Explore our expert-made templates & start with the right one for you.
Upsolver August 2024 Feature Summary
You’ll notice from the list of links below that our engineering team has well and truly smashed it out the park this month! While we continue adding new features to support emerging technologies and ensure we have your technical requirements taken care of, we are always looking for ways to improve the Upsolver UI, simplify data ingestion processes, and ensure your lakehouse operates at optimal performance. And of course the team is committed to crushing every bug as soon as they can.
Ok, I know I’m biased, but this month has been exceptional. We added support for the newly released Polaris Catalog from Snowflake, so you can now use Polaris as a target connection for your ingestion jobs. If, like the rest of us, you’re still trying to get your head around Iceberg and the multitude of catalogs now available, then we have some awesome resources to help. Our August webinar, Getting Started with Snowflake Polaris and Iceberg Tables, will build your knowledge and guide you through the first steps of working with these new technologies. Also, our Iceberg Academy continues to grow, and here you’ll find practical, in-depth training material that is delivered clearly and concisely.
Furthermore, we added the unified observability platform, Dynatrace, as an output for your monitoring jobs. We already offer built-in monitoring and observability in Upsolver, however, you can roll your own jobs to extract the exact stats you want from our system tables and send them to Dynatrace. Our system catalog exposes a wealth of metadata for you to query at will, and I highly recommend you take a look at the documentation and see what is available – even if you don’t use third-party monitoring, the metadata will help you detect and mitigate issues.
We have also made great strides to enhance jobs that ingest from database CDC sources. Replication jobs are a fantastic way for directing data from a single source into multiple destinations, and there are a few exciting (if you like that sort of thing as much as I do!!) developments to be discovered below.
Phew, after all this, even if our engineers don’t need a vacation, I know I do! But, before I pour myself a mojito, can I recommend you check out Chill Data Summit on Tour? CDS is about to head out on the road and is coming to a city near you. This time around, the format is a little different, with a morning of keynotes and talks, followed by hands-on training to build your first Apache Iceberg lakehouse.
The first stop is San Francisco Bay Area on August 15, and the afternoon training will be led by none other than Holden Karau! Tickets are going fast, so don’t hesitate to sign up because it’s going to be awesome!! In the meantime, have a great summer, and I’ll be back in September with another update. Now it’s mojito time! Cheers!
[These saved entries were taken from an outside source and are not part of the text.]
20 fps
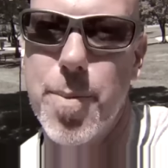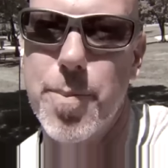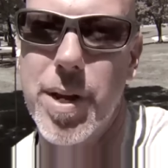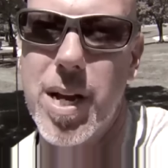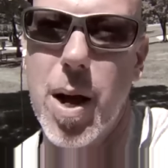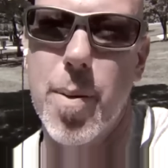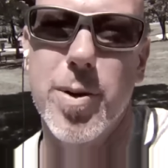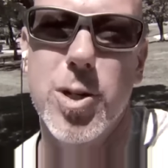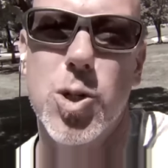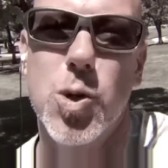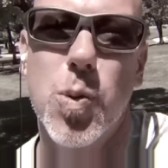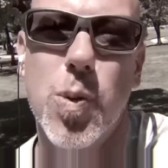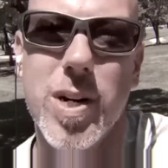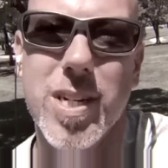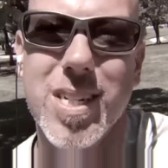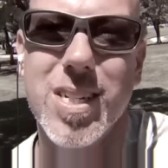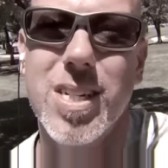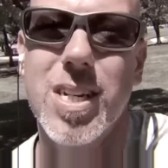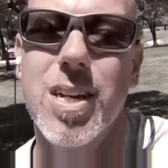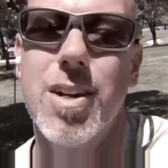and become a
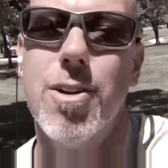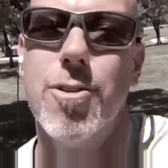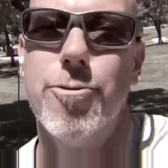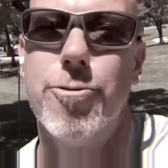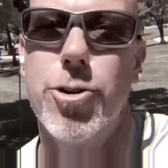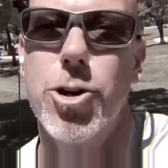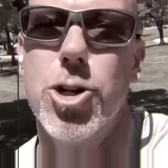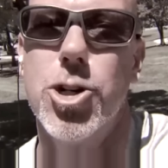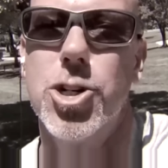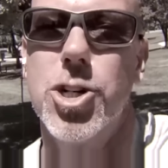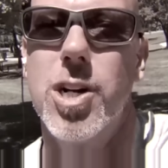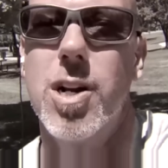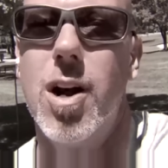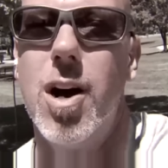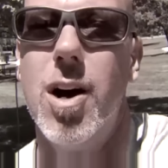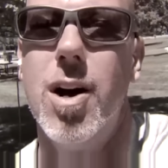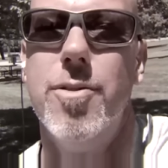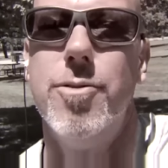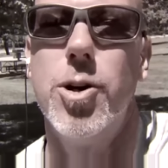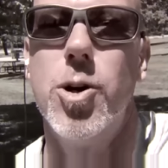twisted version
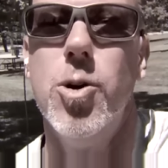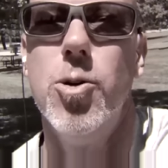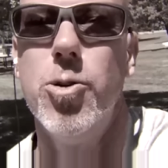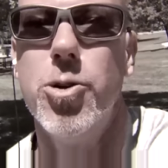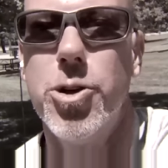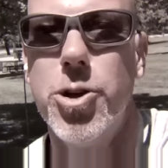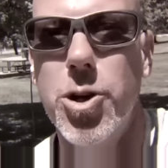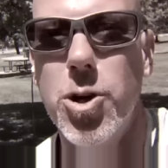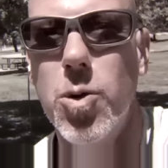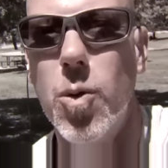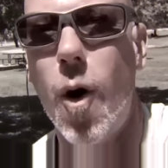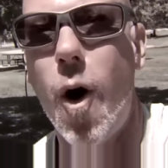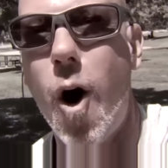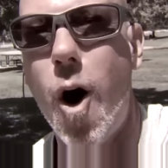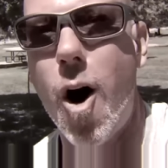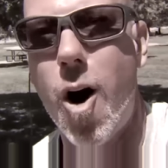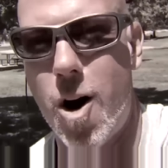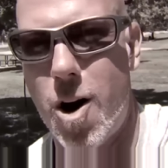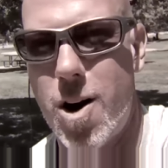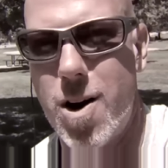of who you
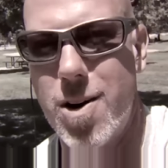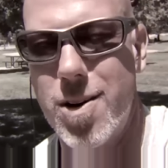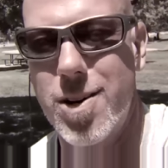are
This update includes the following releases:
Contents
- UI
- Jobs
- NEW! Snowflake Polaris Catalog Now Supported
- NEW! Dynatrace Added as Monitoring Output
- Table Retention Column Types Updated for Apache Iceberg Tables
- Fixed a Bug Causing Redundant Columns in Schema Evolution
- Apache Iceberg Dangling Files Issue Fixed
- Number of Catalogs Requests Reduced to Prevent Errors
- Fixed Internal Files Being Deleted Before Being Used
- Bug Fixed to Exclude System Columns
- Fixed Issue When Using System Columns in Ingestion Jobs
- Bug Resolved for Primary Key Numeric Type
- Fixed Scheduling Bug when Compacting Partitions
- Fixed Issue When Ingesting Large CSV Files from S3 to Iceberg
- Compaction Preventing Reading from Hive Tables Fixed
- Bug Fixed Where Data Retention Failed in Old Partitions
- Fixed Issue with Incorrect Job Statistics When Writing to Iceberg
- Join Expressions Issue Affecting Job Monitoring is Fixed
- CDC Jobs
- SQL Queries
- Enhancements
- Table Refresh Interval Added to Apache Iceberg Mirror Tables
- Support Added for Iceberg REST Catalog Connections and Tables
- Performance Improvements Made to High-Load Clusters
- Partition Evolution Supported for Iceberg Tables
- Sorting Evolution is Now Supported for Iceberg Tables
- Create Cluster Using VPC Connection Property
- Support Credential Vending from Iceberg REST Catalogs
- Reduced Overhead of Task Discovery
- Support Added for Creating a Cluster with a Startup Script
UI
Job Monitoring Page Redesigned for Better Execution Tracking
The job monitoring page has been thoughtfully redesigned, allowing you to track job statuses by executions, representing each data interval being processed.
In the example below, the job extracts data from Apache kafka every minute, but writes to the target Snowflake database every six hours:
By splitting out each write operation into an individual, trackable row in the reporting table, you can now view the metrics for each job execution with finer granularity. It is much easier to monitor the volume of data discovered at each execution interval, and check that the number of messages discovered matches the number of rows parsed. Alerts are also displayed at the interval level, enabling you to troubleshoot problems much quicker than before.
Configure Snapshot Parallelism for CDC Jobs from Wizard
Our zero-ETL ingestion tool makes it quick and simple to ingest data from source to target. When it comes to CDC sources, we facilitate ingesting data from SQL Server, MongoDB, MySQL, and PostgreSQL in just a few easy to follow steps. Prior to this update, you would need to manually code an ingestion job to configure snapshot parallelism outside of the default settings.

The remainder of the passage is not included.